Assigned task:
From the line that contains "[00:00:06.00 to 00:00:07.00]" down to the last line of the data below, restate every line word for word, skipping any images.

### Supplied data

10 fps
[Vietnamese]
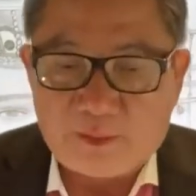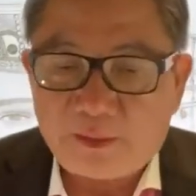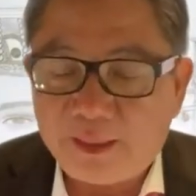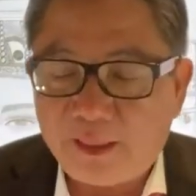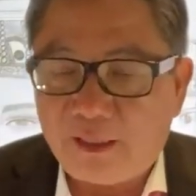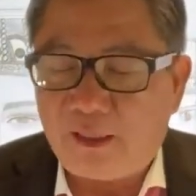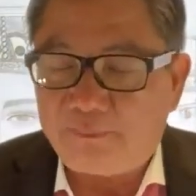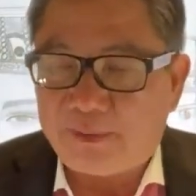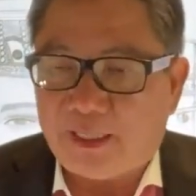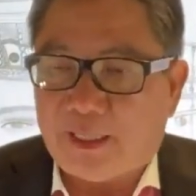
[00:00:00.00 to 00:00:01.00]
tới ngày
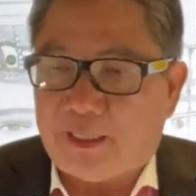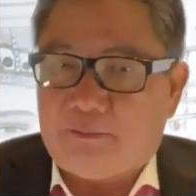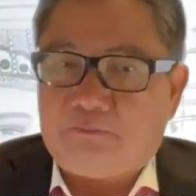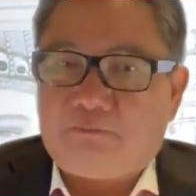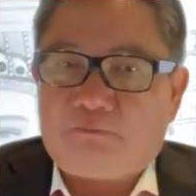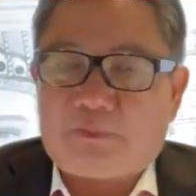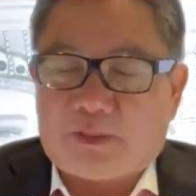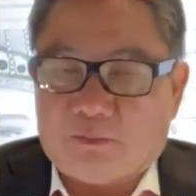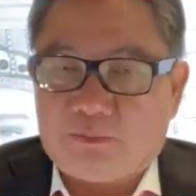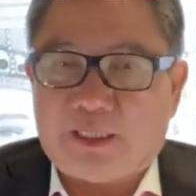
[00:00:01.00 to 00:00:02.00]
hôm nay
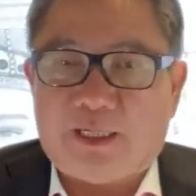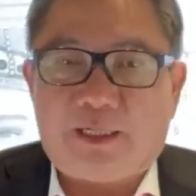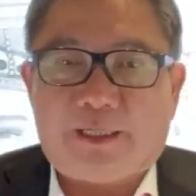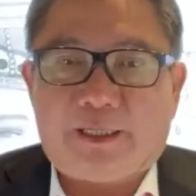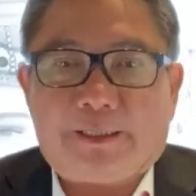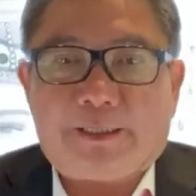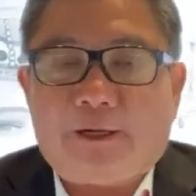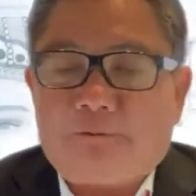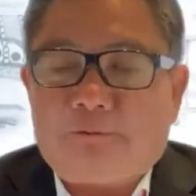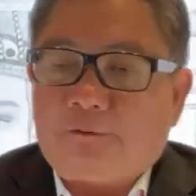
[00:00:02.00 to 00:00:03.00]
cũng trở lại
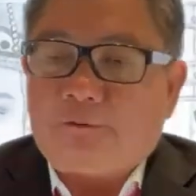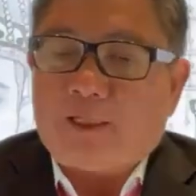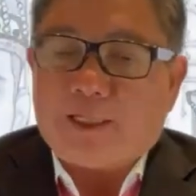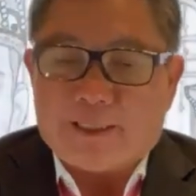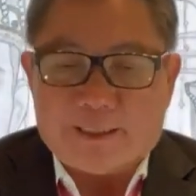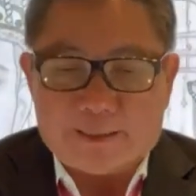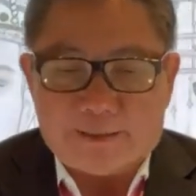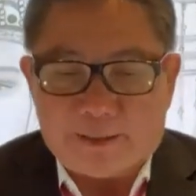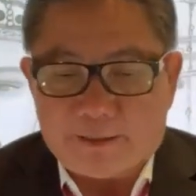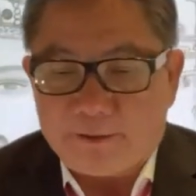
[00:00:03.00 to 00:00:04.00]
câu của ngài Trần
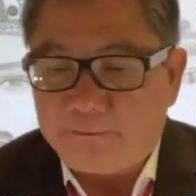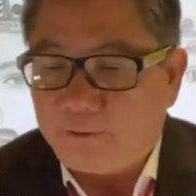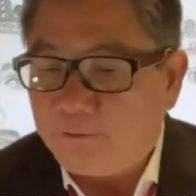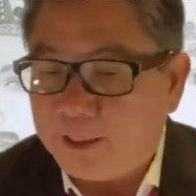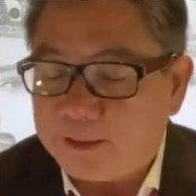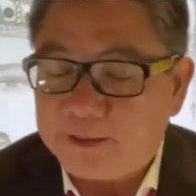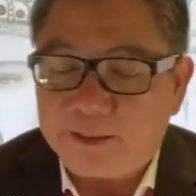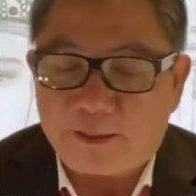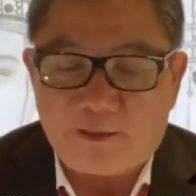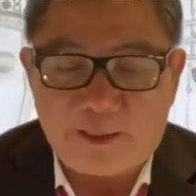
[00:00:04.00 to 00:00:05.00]
Trình sư phụ ngày
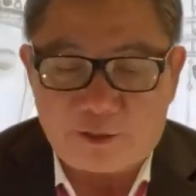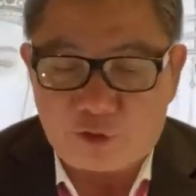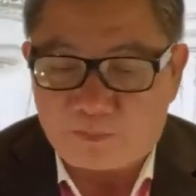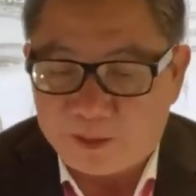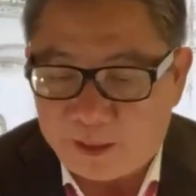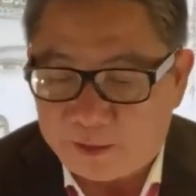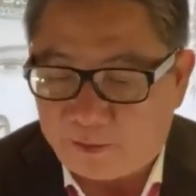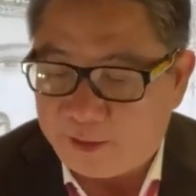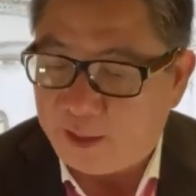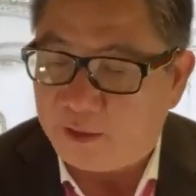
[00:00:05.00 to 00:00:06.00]
xưa nói là chụp kia
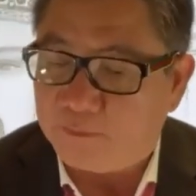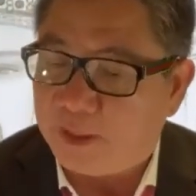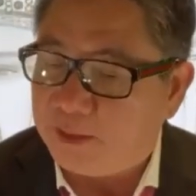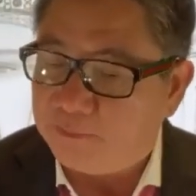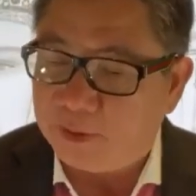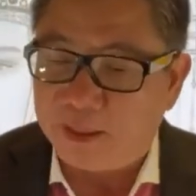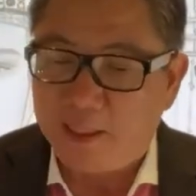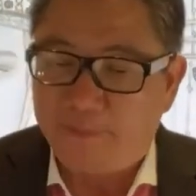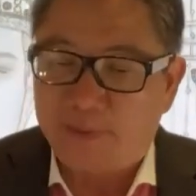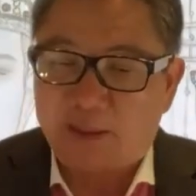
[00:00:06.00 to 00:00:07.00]
chọi với đồng minh mình
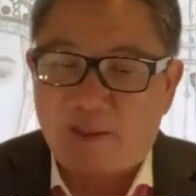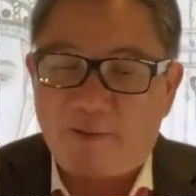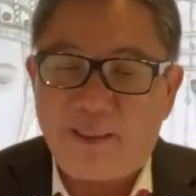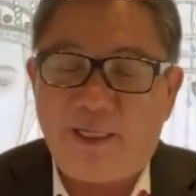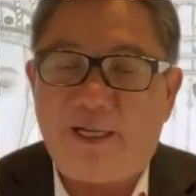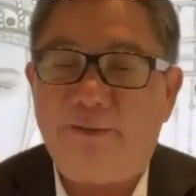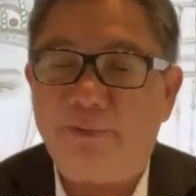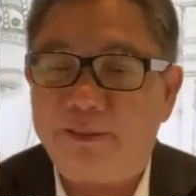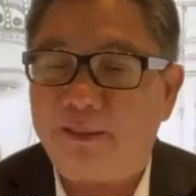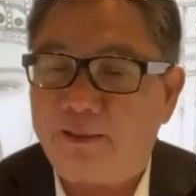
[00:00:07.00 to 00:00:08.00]
giờ mình nói để
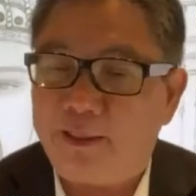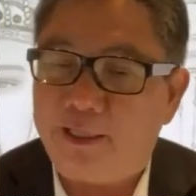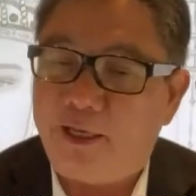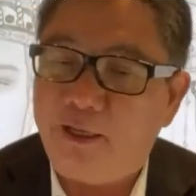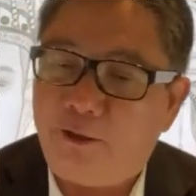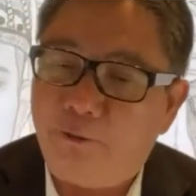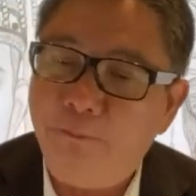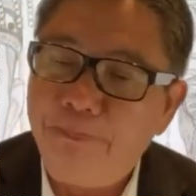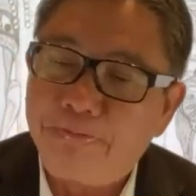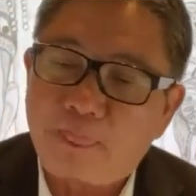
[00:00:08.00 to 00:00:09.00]
mà cho nó dễ hiểu
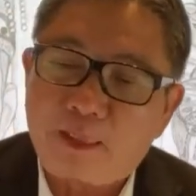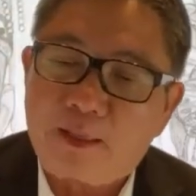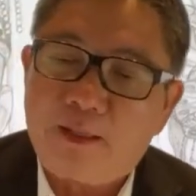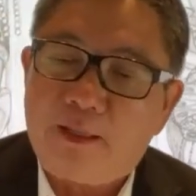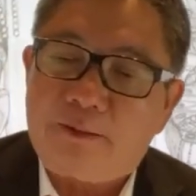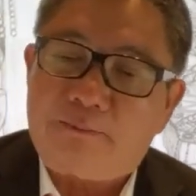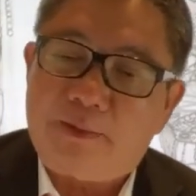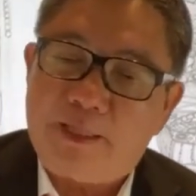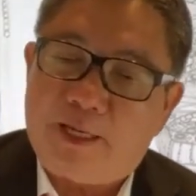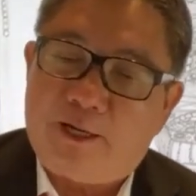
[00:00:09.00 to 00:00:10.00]

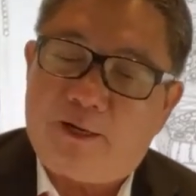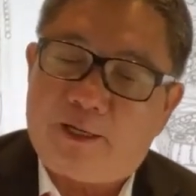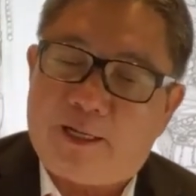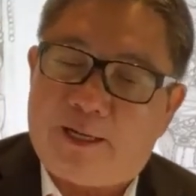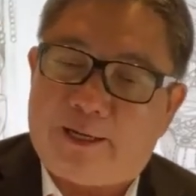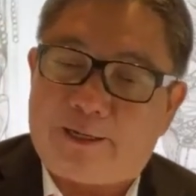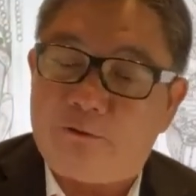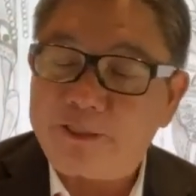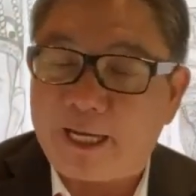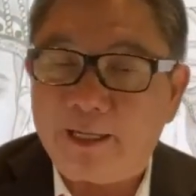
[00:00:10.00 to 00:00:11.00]
bây giờ là
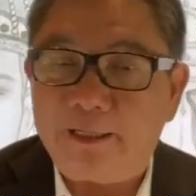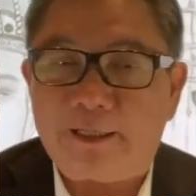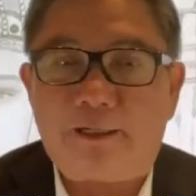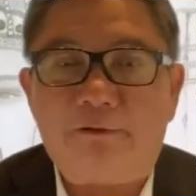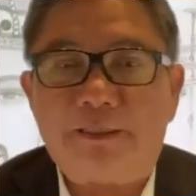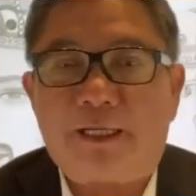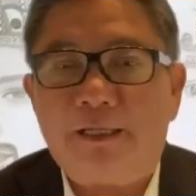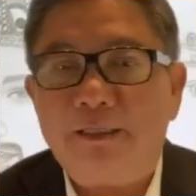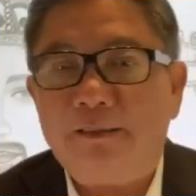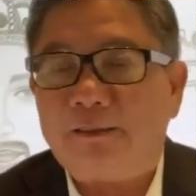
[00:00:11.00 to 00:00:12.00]
đậu trắng ra đậu trắng
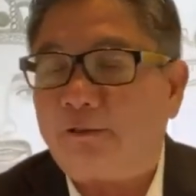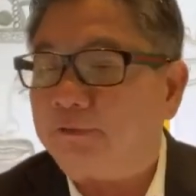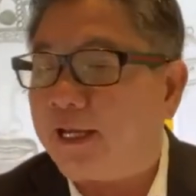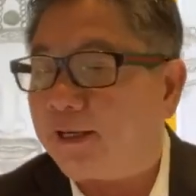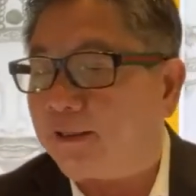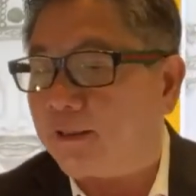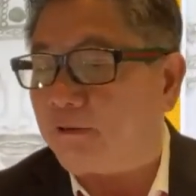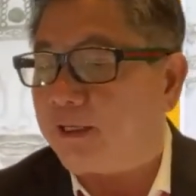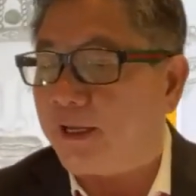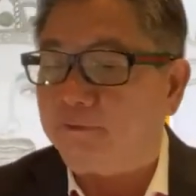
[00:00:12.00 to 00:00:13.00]
đậu đen ra
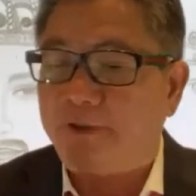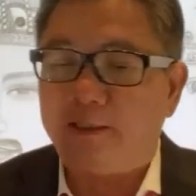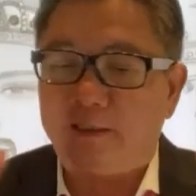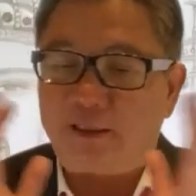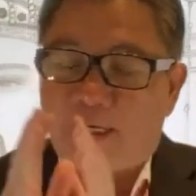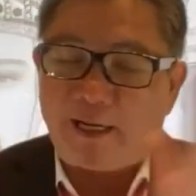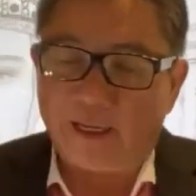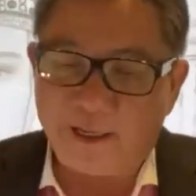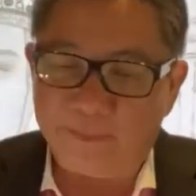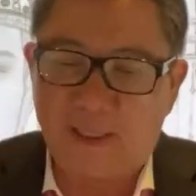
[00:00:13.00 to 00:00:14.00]
đậu đen phải lựa ra
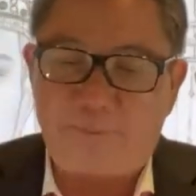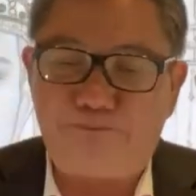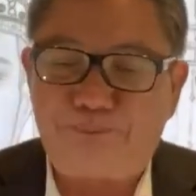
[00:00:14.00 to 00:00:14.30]
hai bên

######

Answer section:
[00:00:06.00 to 00:00:07.00]
chọi với đồng minh mình
[00:00:07.00 to 00:00:08.00]
giờ mình nói để
[00:00:08.00 to 00:00:09.00]
mà cho nó dễ hiểu
[00:00:09.00 to 00:00:10.00]

[00:00:10.00 to 00:00:11.00]
bây giờ là
[00:00:11.00 to 00:00:12.00]
đậu trắng ra đậu trắng
[00:00:12.00 to 00:00:13.00]
đậu đen ra
[00:00:13.00 to 00:00:14.00]
đậu đen phải lựa ra
[00:00:14.00 to 00:00:14.30]
hai bên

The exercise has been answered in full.